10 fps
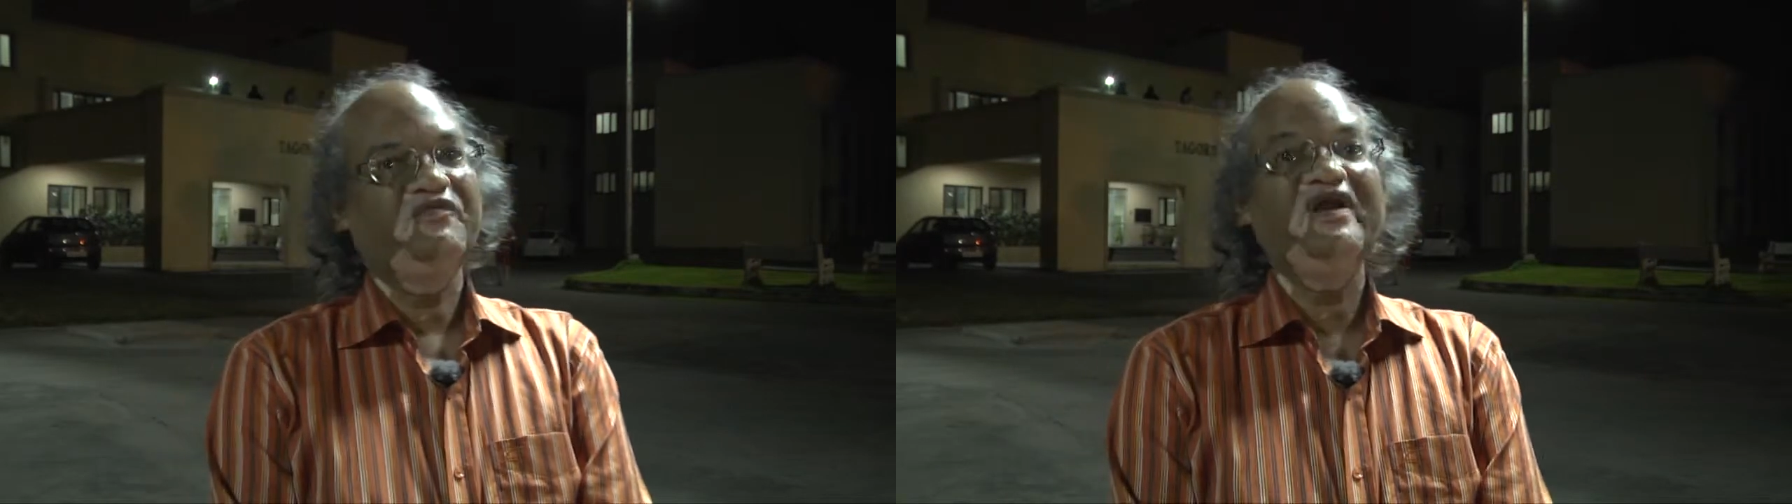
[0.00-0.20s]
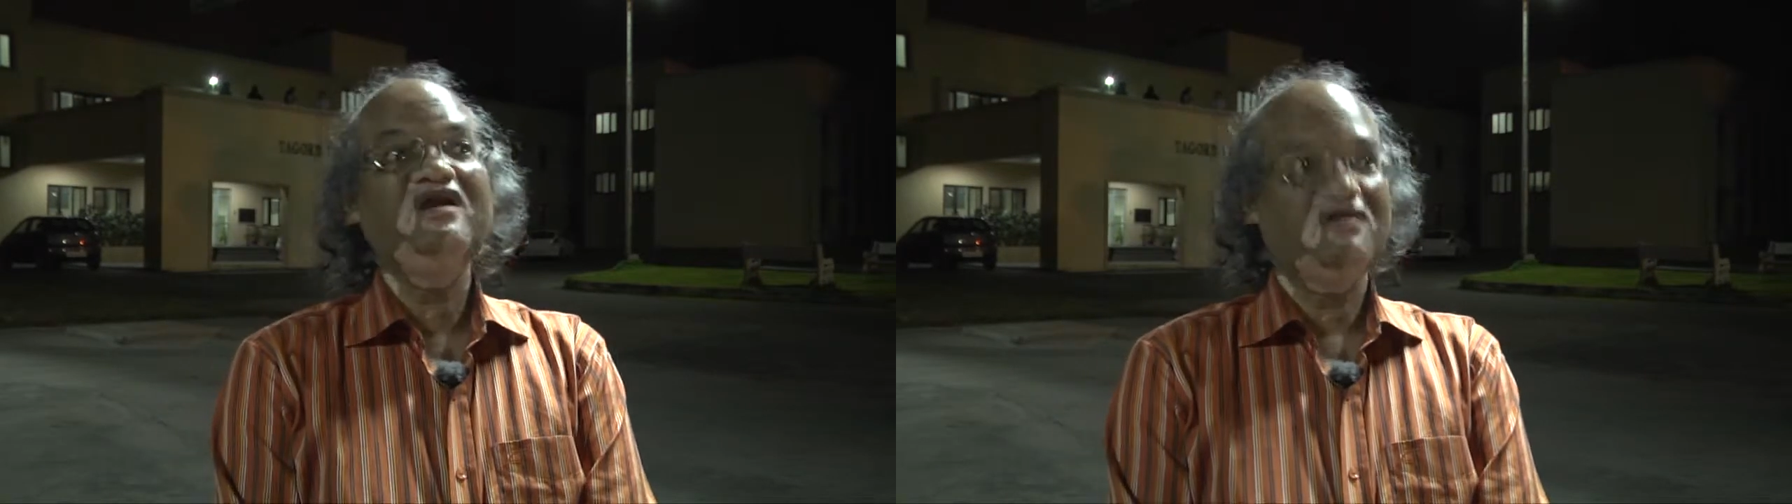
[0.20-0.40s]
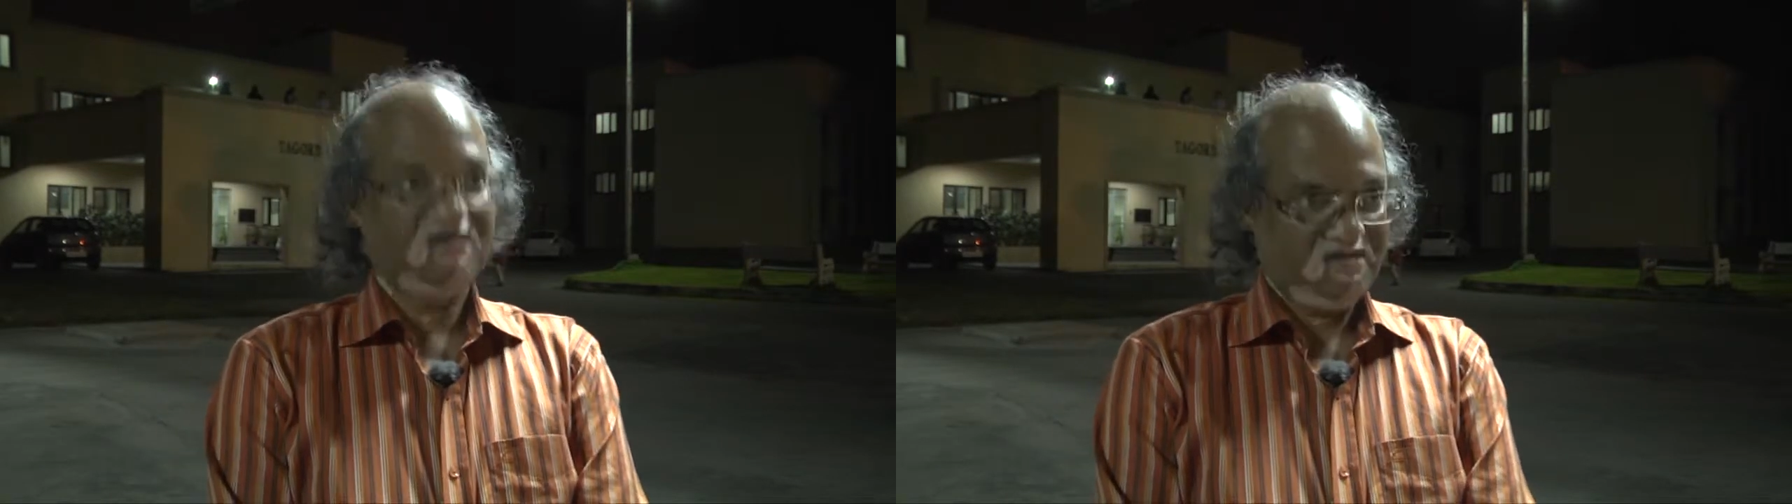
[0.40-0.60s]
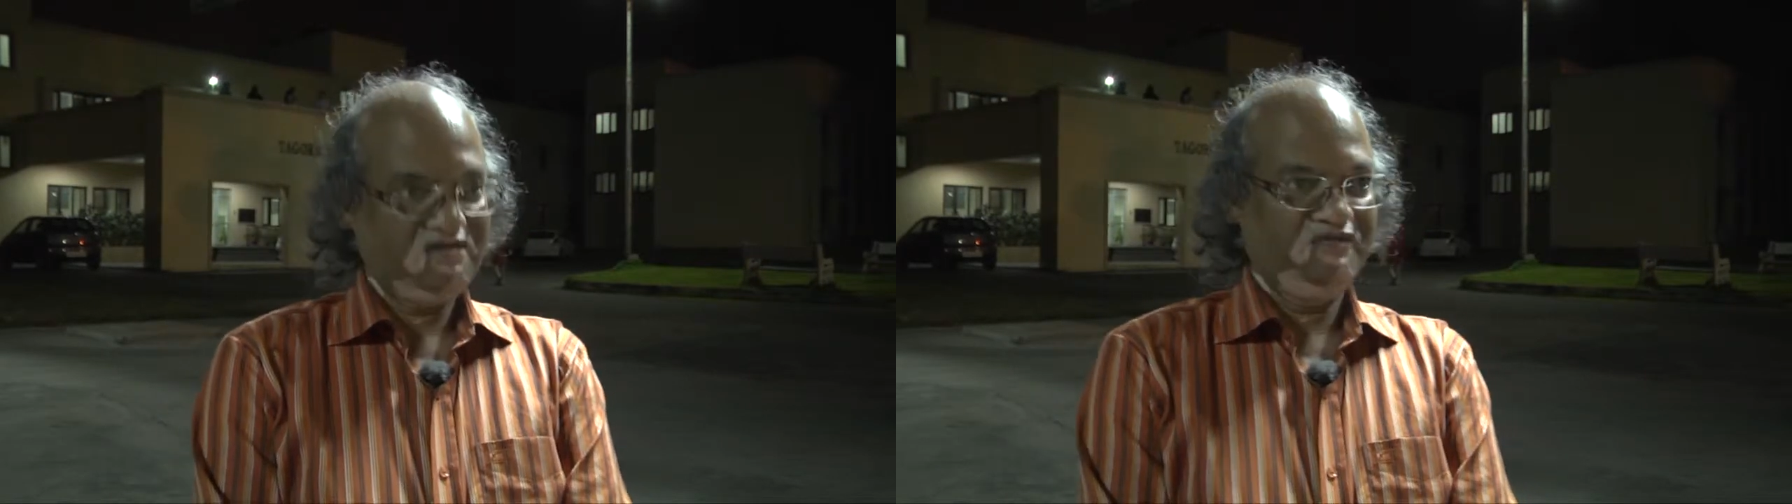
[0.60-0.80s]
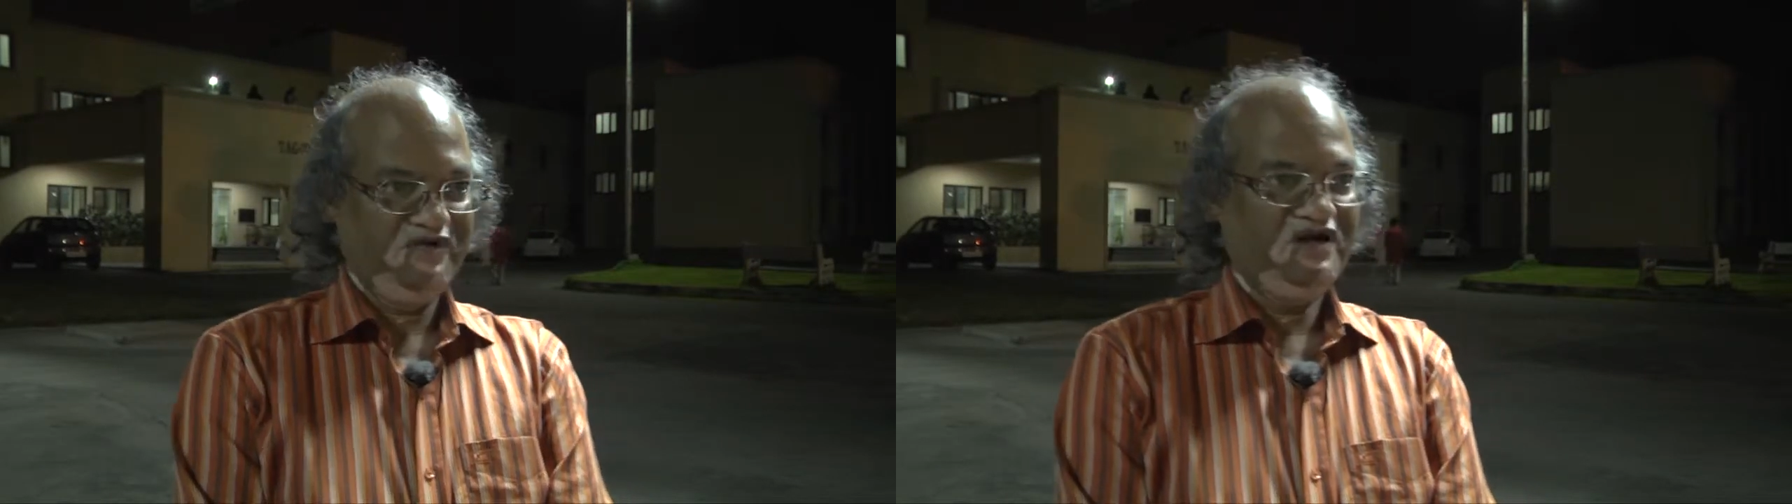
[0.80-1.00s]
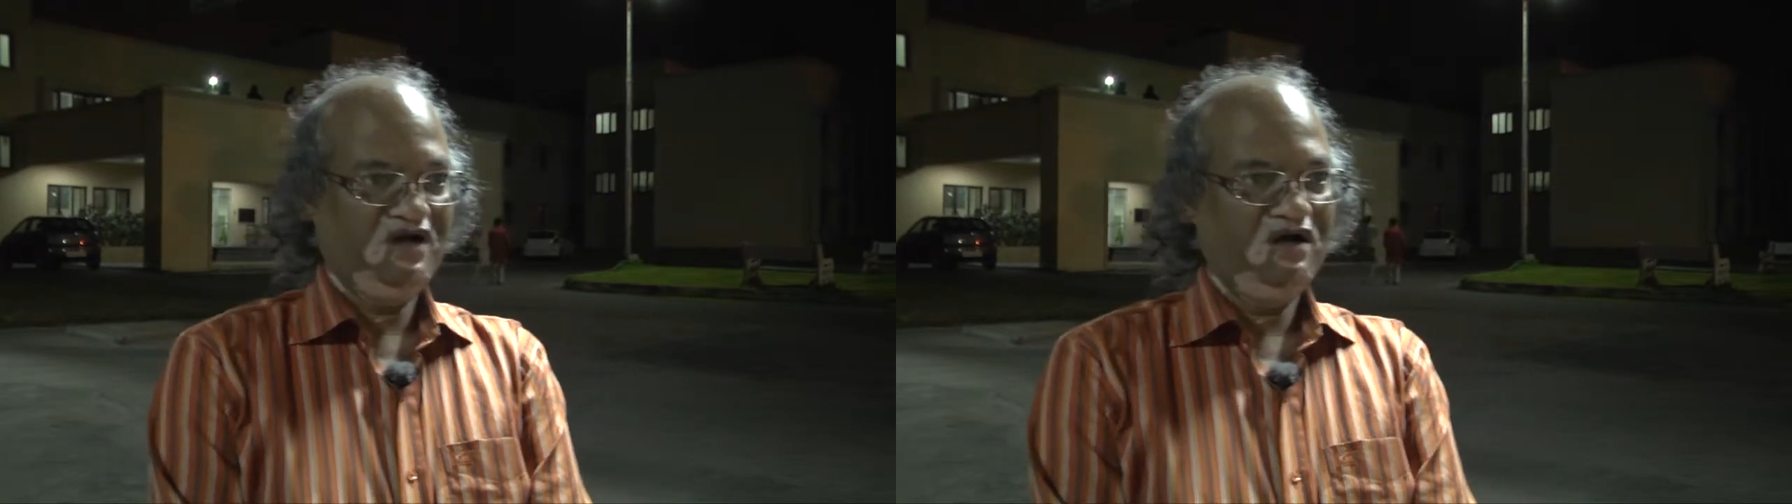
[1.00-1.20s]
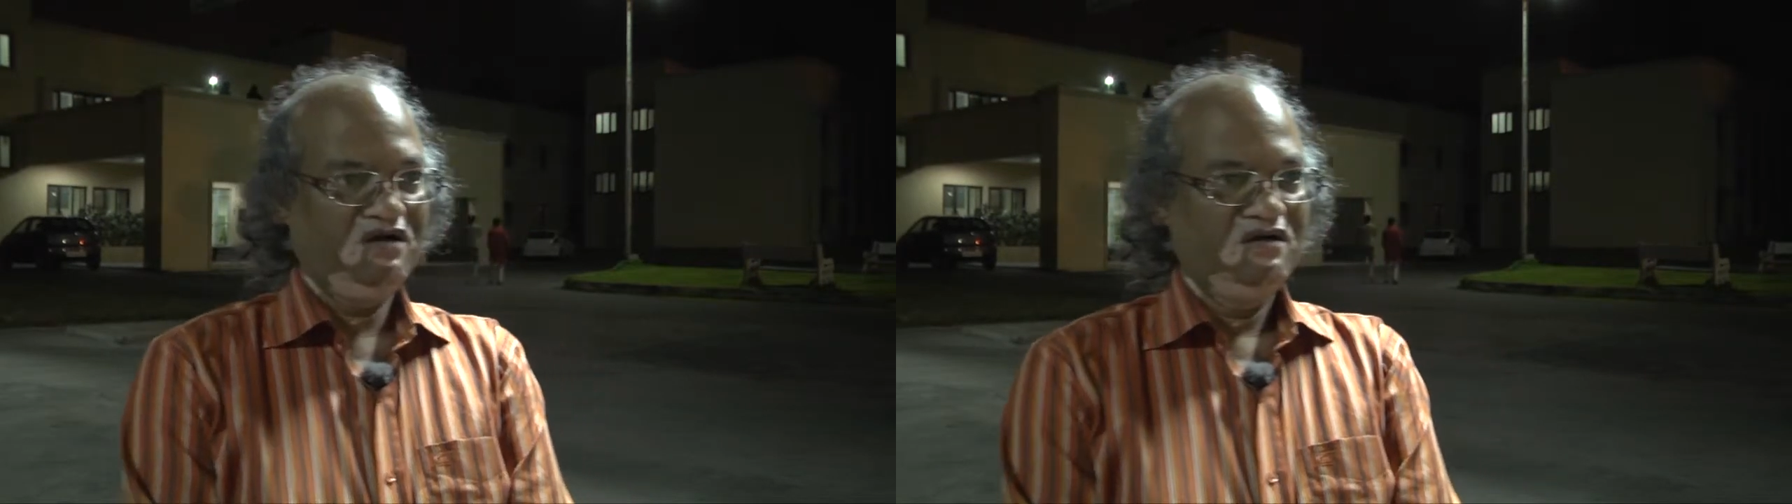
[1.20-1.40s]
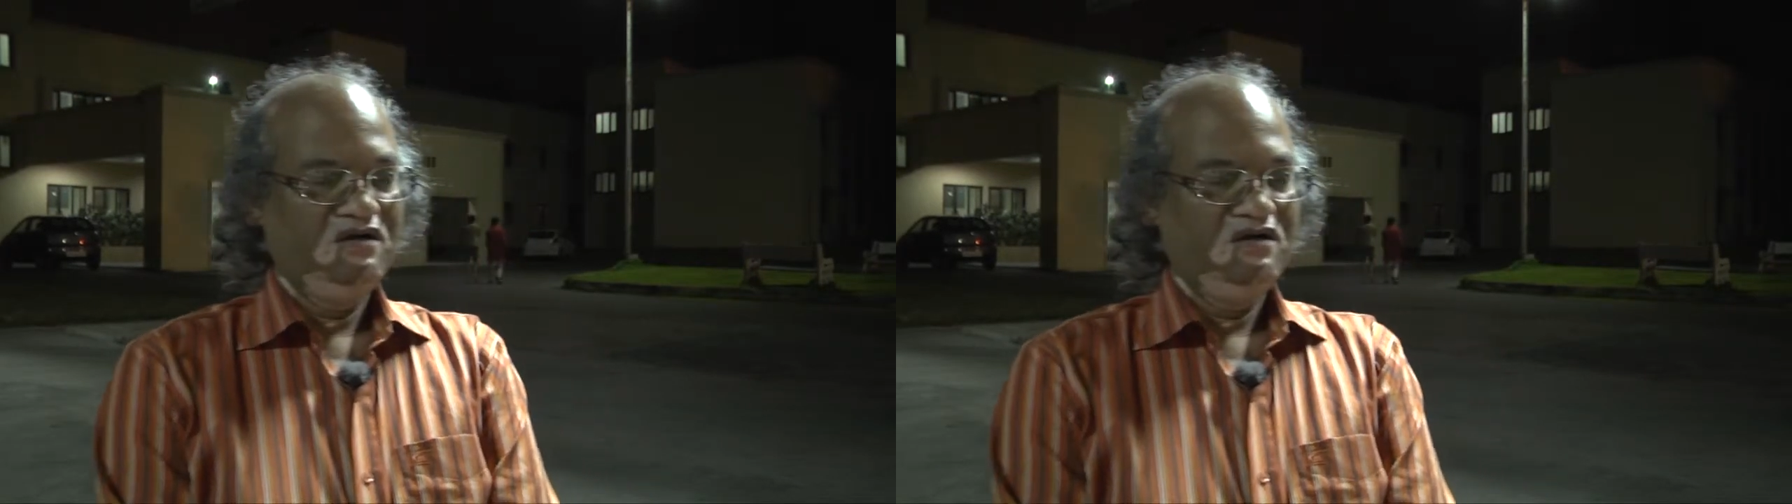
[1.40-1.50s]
print media,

--------

#### [Brief]
With the pictures excluded, restate word for word each line from the one that contains "[0.00-0.20s]" through the last line of the listing above.

#### [Task result]
[0.00-0.20s]
[0.20-0.40s]
[0.40-0.60s]
[0.60-0.80s]
[0.80-1.00s]
[1.00-1.20s]
[1.20-1.40s]
[1.40-1.50s]
print media,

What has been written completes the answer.